= Spell Law =

Role-playing game supplement

Spell Law is a role-playing game supplement first published by Iron Crown Enterprises (ICE) in 1981 and written by Peter C. Fenlon, Jr., S. Coleman Charlton, and Terry K. Amthor, with Steven E. Moffat. It was originally published as a separate boxed set of four books, but was included in the initial 1984 release of the fantasy role-playing game Rolemaster, and a separate third edition Spell Law book for Rolemaster was published in 1986 and a fourth edition book in 1989. Spell Law contains over 2,000 spells for role-playing game characters. It received mixed reviews in game periodicals including Ares, Different Worlds, The Space Gamer, and Dragon.

==Publication history==
Spell Law was written by Peter C. Fenlon, Jr., S. Coleman Charlton, and Terry K. Amthor, with Steven E. Moffat, and was published by Iron Crown Enterprises in 1981 as a boxed set with four 24-page books and 8 sheets of tables. A second edition was published in 1984, and a third edition was published in 1986 as a 96-page book with a cover by Gail B. McIntosh, and a fourth edition was published in 1989 as a 160-page book with a cover by Angus McBride.

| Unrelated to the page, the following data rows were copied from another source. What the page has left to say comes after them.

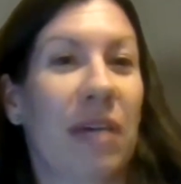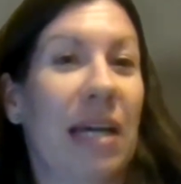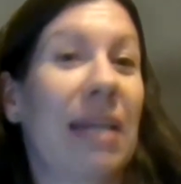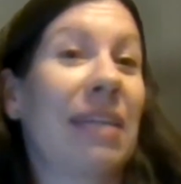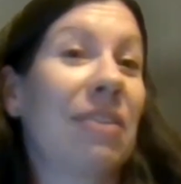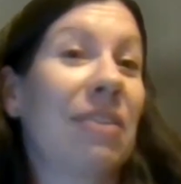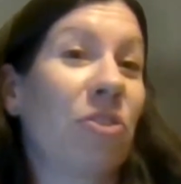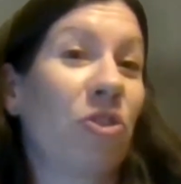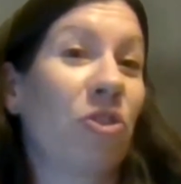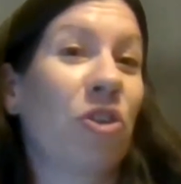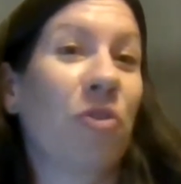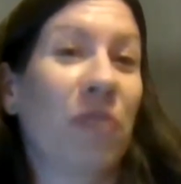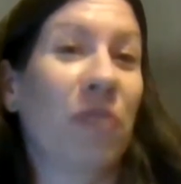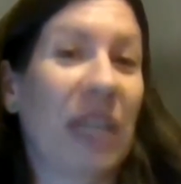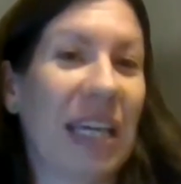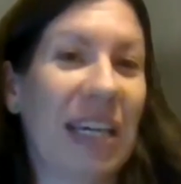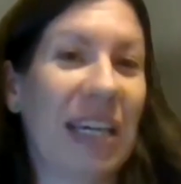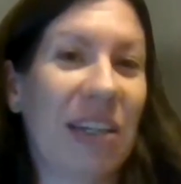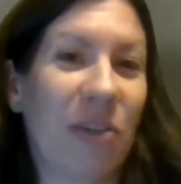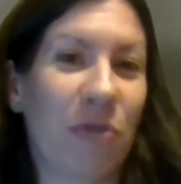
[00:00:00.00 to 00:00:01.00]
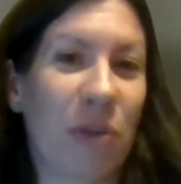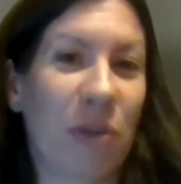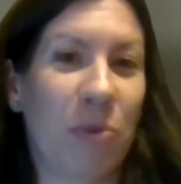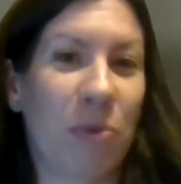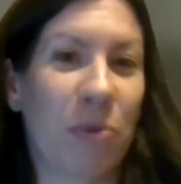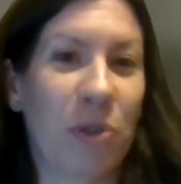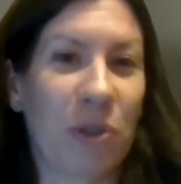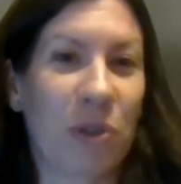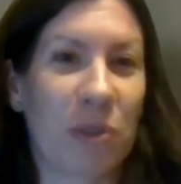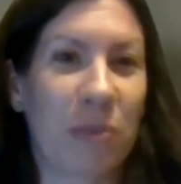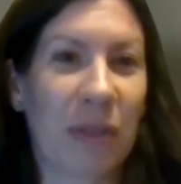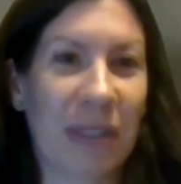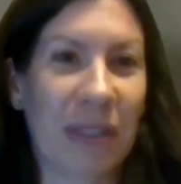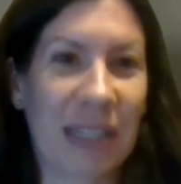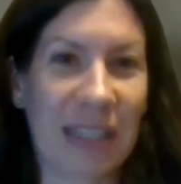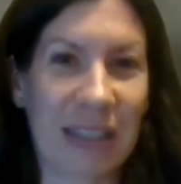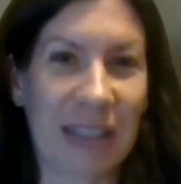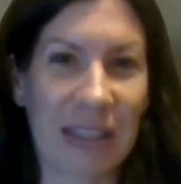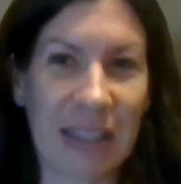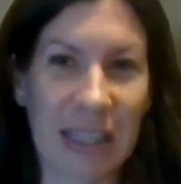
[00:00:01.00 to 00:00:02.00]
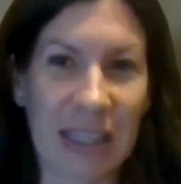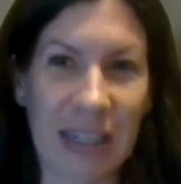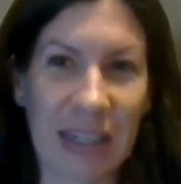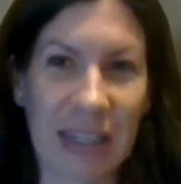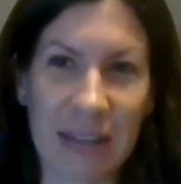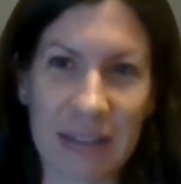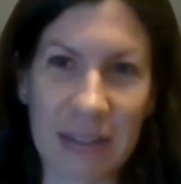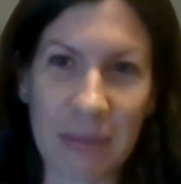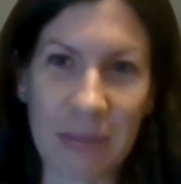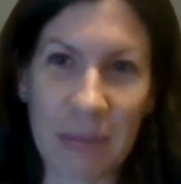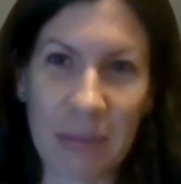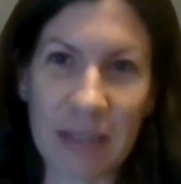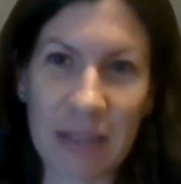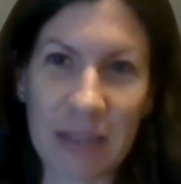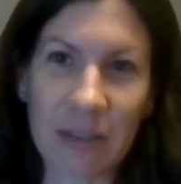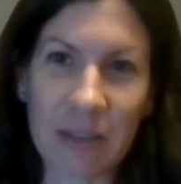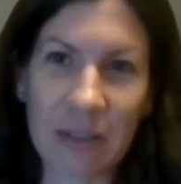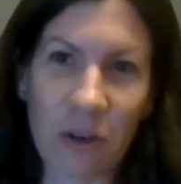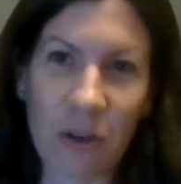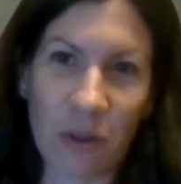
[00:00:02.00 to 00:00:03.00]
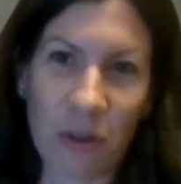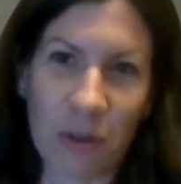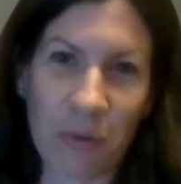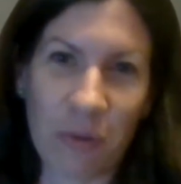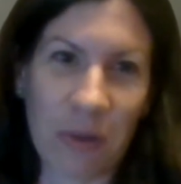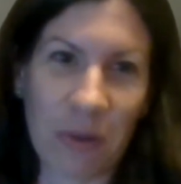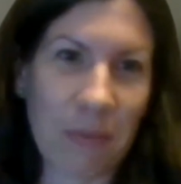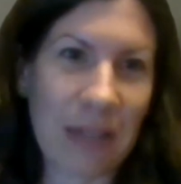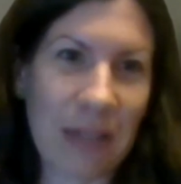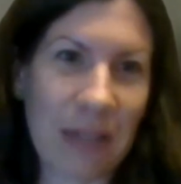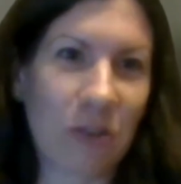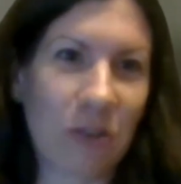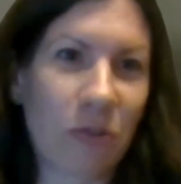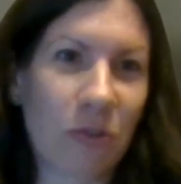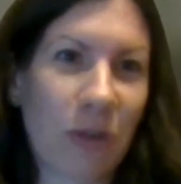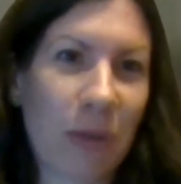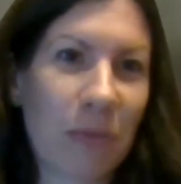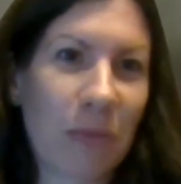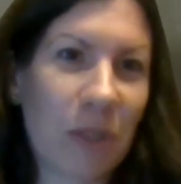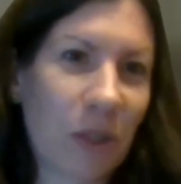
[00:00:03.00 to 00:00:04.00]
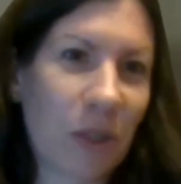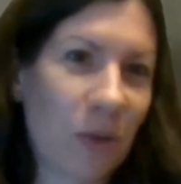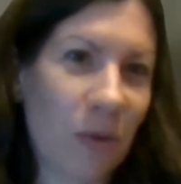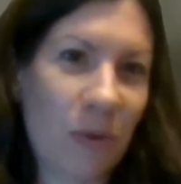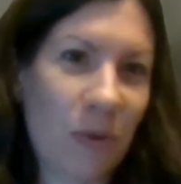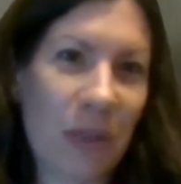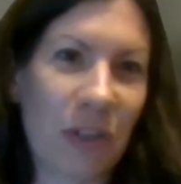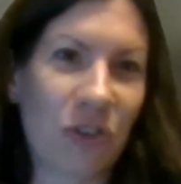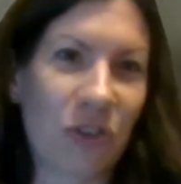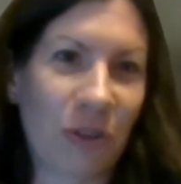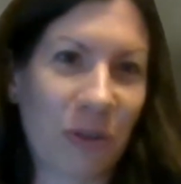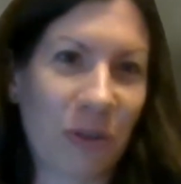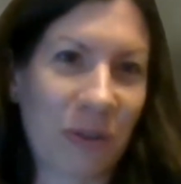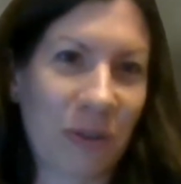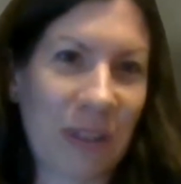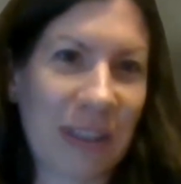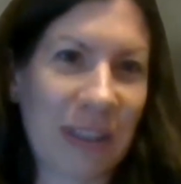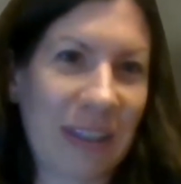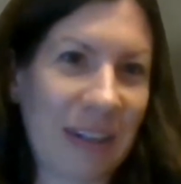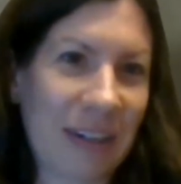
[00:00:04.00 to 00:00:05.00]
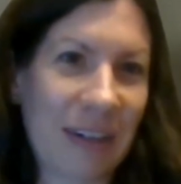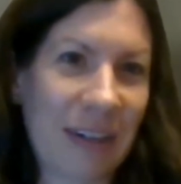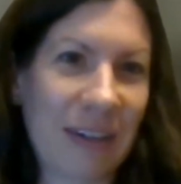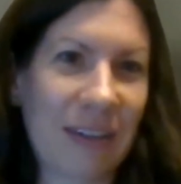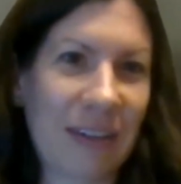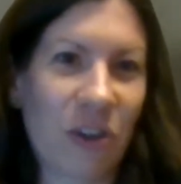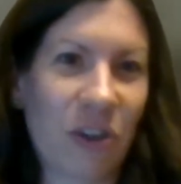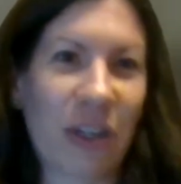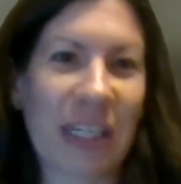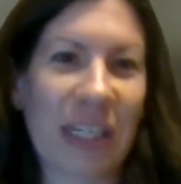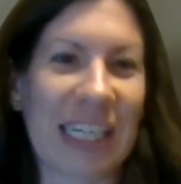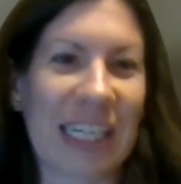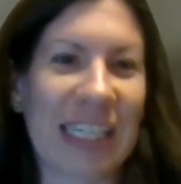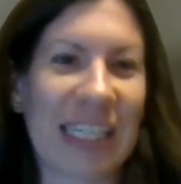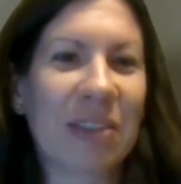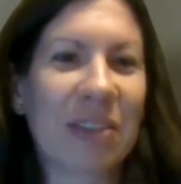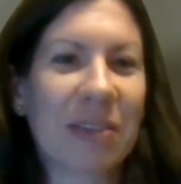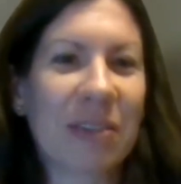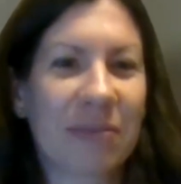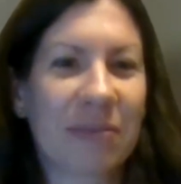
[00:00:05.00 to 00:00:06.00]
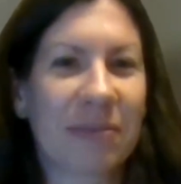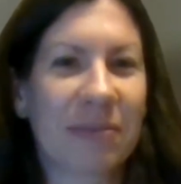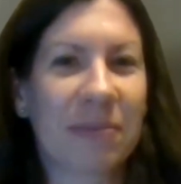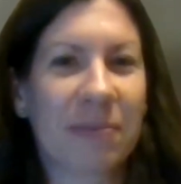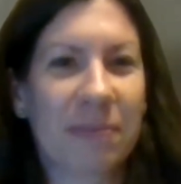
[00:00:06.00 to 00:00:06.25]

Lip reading: a certificate of reproducibility that they can submit along with their manuscript to the journal that they're targeting.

Originally published in 1982 as a generic set of rules for using magic spells in any role-playing system, Spell Law was linked to the Rolemaster game system with its inclusion in the boxed set of Rolemaster in 1982. A second edition was published in 1984, again for inclusion in a boxed set of Rolemaster.

==Contents==
Over 2,000 spells are listed in the book, divided into three Realms — Essence, Channeling and Mentalism. The character class chosen by the player will dictate from which school the character can learn spells. The number of spells that can be learned and their complexity are dictated by the character's level.

===Learning spells===
During the character generation process outlined in the companion volume Character Law, a player can purchase "picks" for spell levels from "A" to "E", which can then be used to learn spells up to a certain level — an "A" pick allows only spells up to level 5 to be learned, while an "E" pick allows spells of up to level 25. At each new level of experience, the character gains one new "pick", which can be added to previous picks to increase the level of spells that can be learned. (Character classes who are not "pure" spellcasters, such as paladins and rangers, can never learn spells above 5th level.)

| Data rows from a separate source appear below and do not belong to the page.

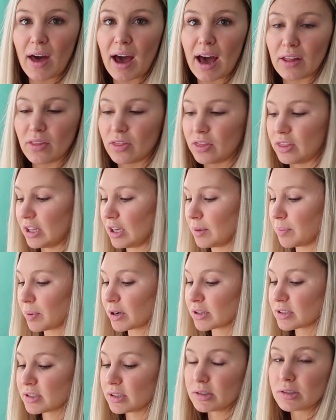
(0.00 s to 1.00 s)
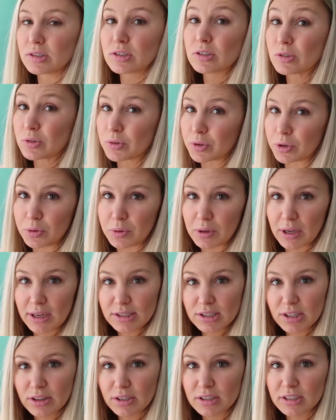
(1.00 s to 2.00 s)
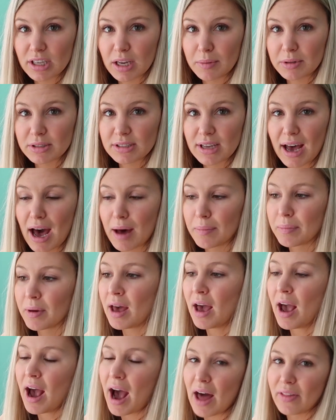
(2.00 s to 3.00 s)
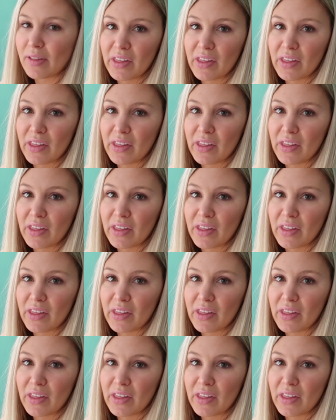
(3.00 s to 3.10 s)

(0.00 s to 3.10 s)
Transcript: that the person screwed into their tabletop.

Regardless of what level of spell can be learned, a character cannot cast a spell that is a higher level than the character's class; that is, a 3rd-level character who can learn spells of up to 5th level still can't cast spells higher than 3rd level.

===Casting===
The casting time is determined by the difference in spell level and character level — a spell equal to the character level will take longer to cast than a spell several levels below the character class. The caster then rolls dice to make a targeting roll, modified for distance and mage level among other factors. The targeted creature then makes a resistance roll, modified by the power of the spell, the level of the targeted creature, and the total of the caster's targeting roll.

==Reception==
In the November 1981 edition of Ares (Issue #11), Eric Goldberg was not pleased with Spell Law, saying that it was "a good example of how a promising company can follow success with botchery." Goldberg found the design complicated, and "The research rules are unbelievably painful to wade through." He believed that a third of the 2000 spells in the book "demand the immediate use of the nearest paper shredder."

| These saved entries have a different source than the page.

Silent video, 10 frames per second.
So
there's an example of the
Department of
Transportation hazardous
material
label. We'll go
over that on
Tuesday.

In the January 1983 edition of Different Worlds (Issue #26), Arlen Walker took issue with some of the arbitrary rules (wizards can't wear armor, wizards can't cast spells above their own level, etc.), saying, "This inflexible attitude is out of place in a work which presents as much variety as this does." Walker also pointed out that "The box cover claims 'detailed alchemy and research rules.' Well they're half right. The alchemical rules are fairly detailed and good. But there is less than a page of spell research rules." He also criticized the rules, saying their explanations "are not always clear or useful." Walker concluded that the sheer number of spells and the logical method of learning them "make it worth the purchase price, if they are what your game requires. But [...] the rigidity left in the game gets in the way of its enjoyment. With a few minor modifications it could have been so much better."

In the April 1983 edition of The Space Gamer (Issue No. 62), Richard Wolfe, Jr. noted that "It's hard to use the critical hits unless you also have Arms Law and Claw Law. If you have both of these, then I suggest you go ahead and buy Spell Law."

Ronald Pehr reviewed Spell Law for Fantasy Gamer magazine and stated that "Spell Law [...] requires a lot of chart-flipping to use. Also, as with the other books, it presupposes FRP experience."

In the August 1984 edition of Dragon (Issue #88), Arlen Walker was impressed with the variety of spells, and found that the "spell-casting system is somewhat more complicated than in other games, but not unplayably so."